Enterprise Kubernetes Platform Design Dimensions

This document explores four key dimensions of Enterprise Kubernetes platform design: capabilities, control, support, lock‑in, along with the trade‑offs associated with each of them.

It begins by listing the capabilities that, in my opinion, are required for a minimum-viable enterprise‑grade Kubernetes platform.

Then, it describes each dimension in more detail and explains the trade‑offs involved.

Finally, it provides high‑level examples of how solutions from different vendors map to these dimensions, with a focus on the Nutanix Kubernetes Platform (NKP) given my work as a Nutanix partner. The same logic can be applied to other vendors.

This document is a work in progress. I’m using it to consolidate my understanding of Kubernetes from an architectural perspective and to apply insights gained during the Golden Kubestronaut journey. It will be updated in the future based on new insights gained.

This document covers only Kubernetes platforms. Depending on your requirements, a different container orchestration platform, or not using containers at all, may be a better alternative.

Out of scope:

  • Continuous Integration pipelines
  • Platform Engineering

I plan to cover these topics in the future.

This article is licensed under CC BY 4.0.

Table of Contents

Minimum Viable Enterprise‑Grade Kubernetes Platform

I use the term viable because anyone can easily run containers on a hosted Kubernetes platform or in a home lab. However, running containers with the level of control and security required in an enterprise context is significantly more challenging.

Kubernetes Platform Capabilities Diagram

Foundation

The foundation is the bare minimum required to run containers.

It should never be used on its own in an enterprise context, for many reasons starting with security risks.

Building and operating the foundation is challenging by itself. Kubernetes is only the container orchestration layer. It is not useful without a Container Network Interface (CNI) plugin, for example.

Some tools, such as Kubeadm, can assist with installation, but in general it is easier to start with a Certified Kubernetes Distribution or a Certified Kubernetes Hosted solution. These distributions may include some of the enterprise‑grade capabilities out of the box.

This is a very short introduction on purpose. There are many excellent resources available online that go into much more depth.

Enterprise

At the time of writing, I consider that all components below are necessary for an Enterprise-grade Kubernetes platform.

These capabilities categories are not set in stone and may vary based on personal interpretation.

Each capability is illustrated with one or more example tools.
There are a lot of products available on the market, open-source or proprietary, catering to different requirements.
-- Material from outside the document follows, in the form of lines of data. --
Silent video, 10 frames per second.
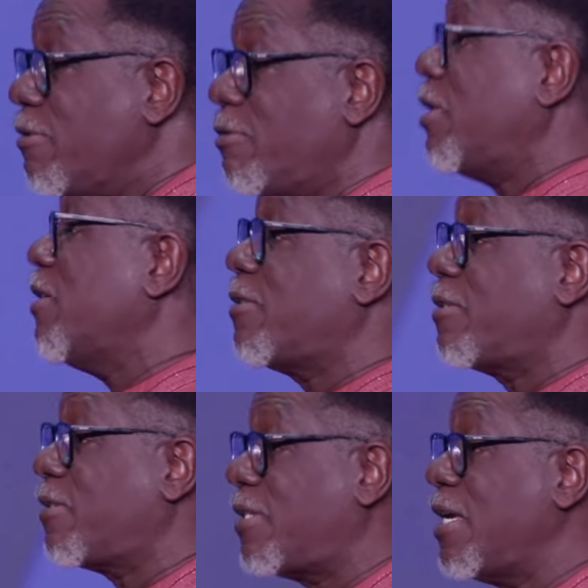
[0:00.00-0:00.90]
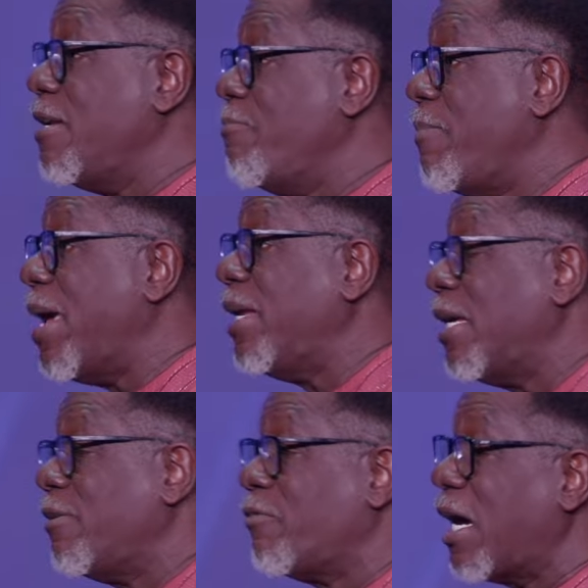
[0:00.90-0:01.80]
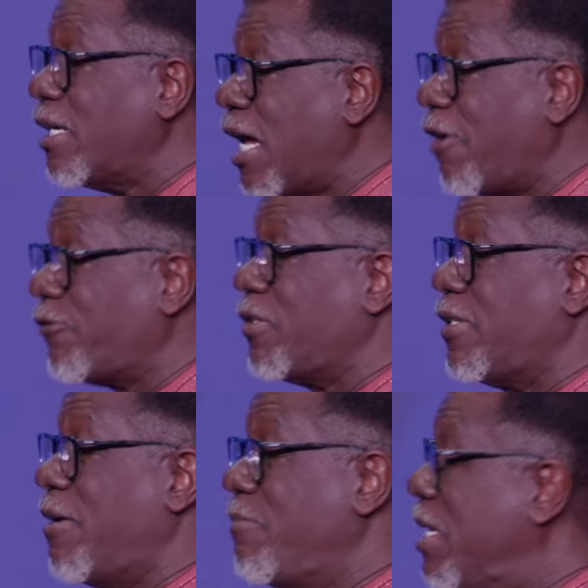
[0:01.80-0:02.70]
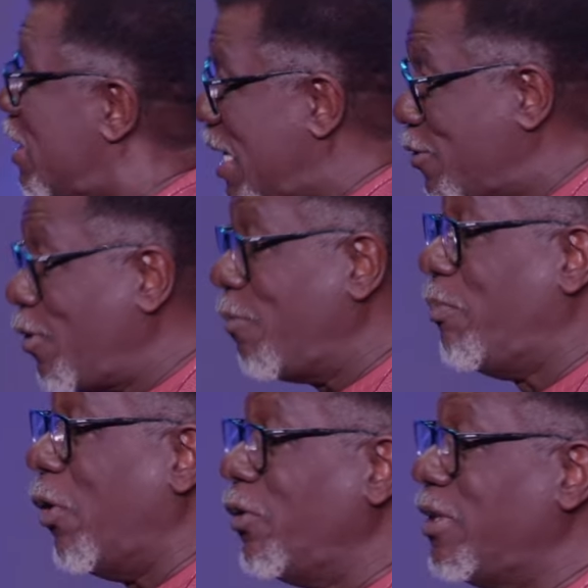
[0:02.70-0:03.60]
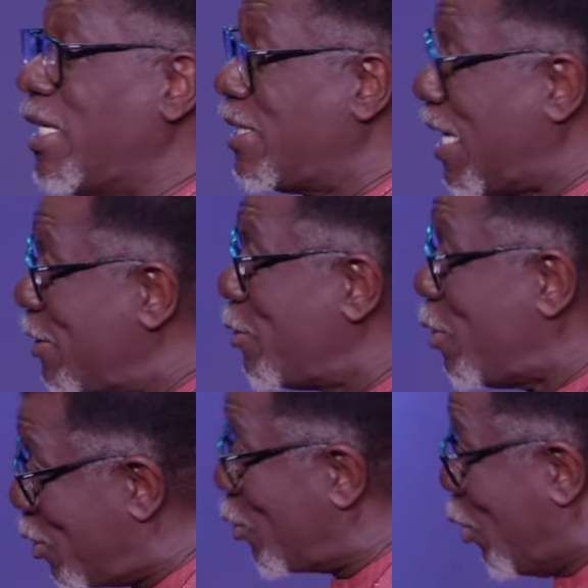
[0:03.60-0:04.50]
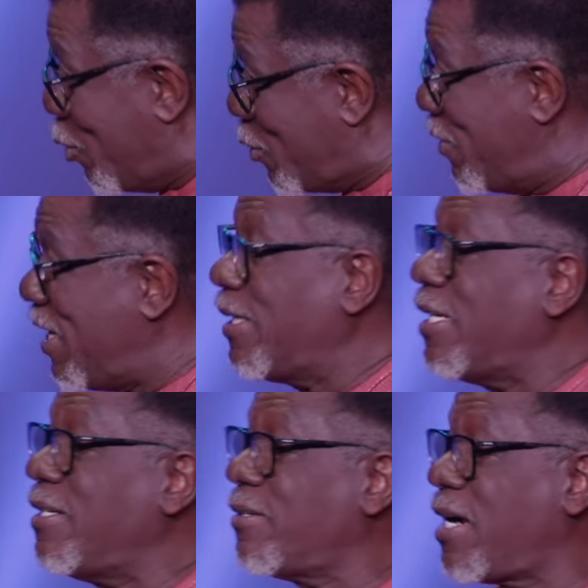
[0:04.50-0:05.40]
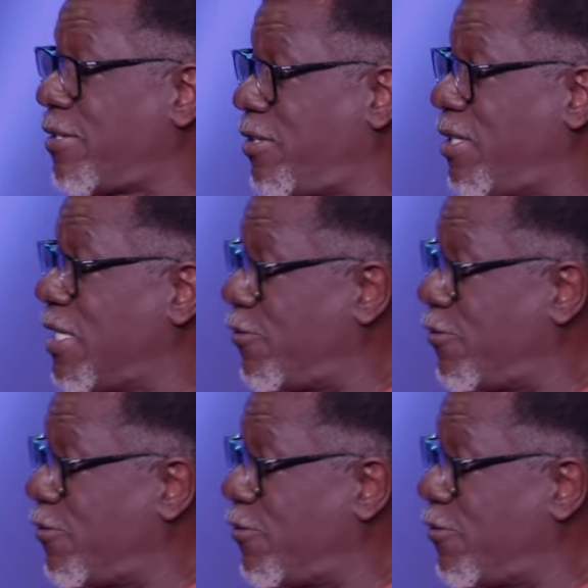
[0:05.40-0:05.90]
just seeing men and running after them. That's not boldness. That is also close to the other direction. It's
Check the CNCF Landscape.

Observability & Alerting

Would you want your pilot flying blind and without instruments? This is similar to working without observability and alerting.
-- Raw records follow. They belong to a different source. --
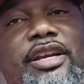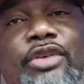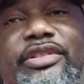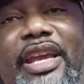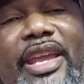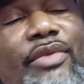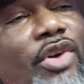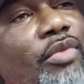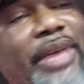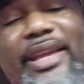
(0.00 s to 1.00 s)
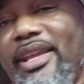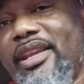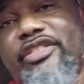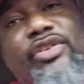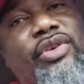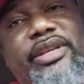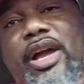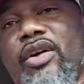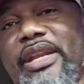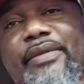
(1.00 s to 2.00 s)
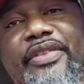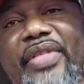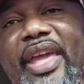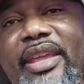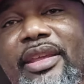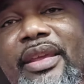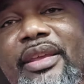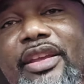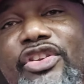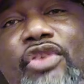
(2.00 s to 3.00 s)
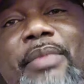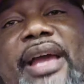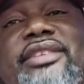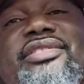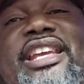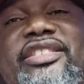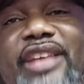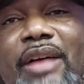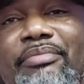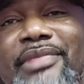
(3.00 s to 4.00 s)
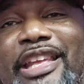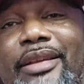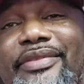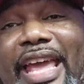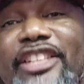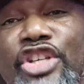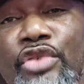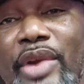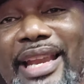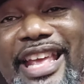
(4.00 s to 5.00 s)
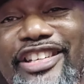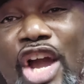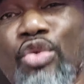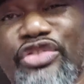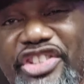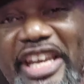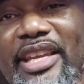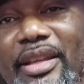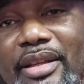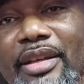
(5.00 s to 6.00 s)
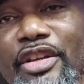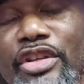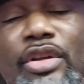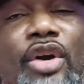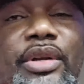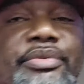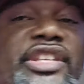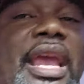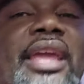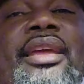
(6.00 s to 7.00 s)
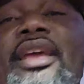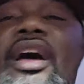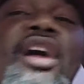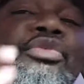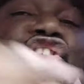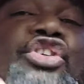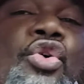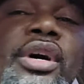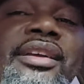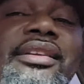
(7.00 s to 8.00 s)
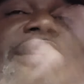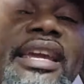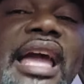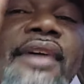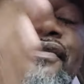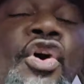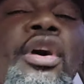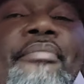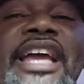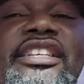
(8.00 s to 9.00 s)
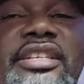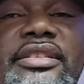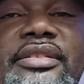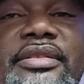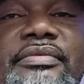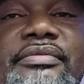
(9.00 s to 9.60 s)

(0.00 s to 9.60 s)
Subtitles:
Coach Kane, Wommak, he ain't showing y'all everything. You might see something that you really don't see. You know what I'm saying? I'm sure they got formations,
Metrics: OpenTelemetry, Prometheus, Grafana
Logs: OpenTelemetry, Loki, Fluent Bit, Fluentd, Grafana
Traces: OpenTelemetry, Jaeger, Grafana
Alerting: Alertmanager, Karma

Security, Policy & Compliance

A key takeaway from the CKS is that, with default settings, Kubernetes is insecure. For example, a user could deploy a pod with privileged rights which could compromise the node and the whole infrastructure.

Policy Enforcement: Gatekeeper, Kyverno
Secret management: external-secrets
Image vulnerability scanning: Harbor with Trivy
Certificates management: Cert Manager
Runtime scanning: Falco 

Identity & Access Management

Would you let anyone enter your house? Better to know exactly who the person is and control what they are allowed to do.

Using local users on Kubernetes is deprecated. Therefore, the recommended approach is to integrate Kubernetes with an external identity provider.

This makes it possible to apply the least‑privilege principle with RBAC and grant only the necessary permissions to authenticated users.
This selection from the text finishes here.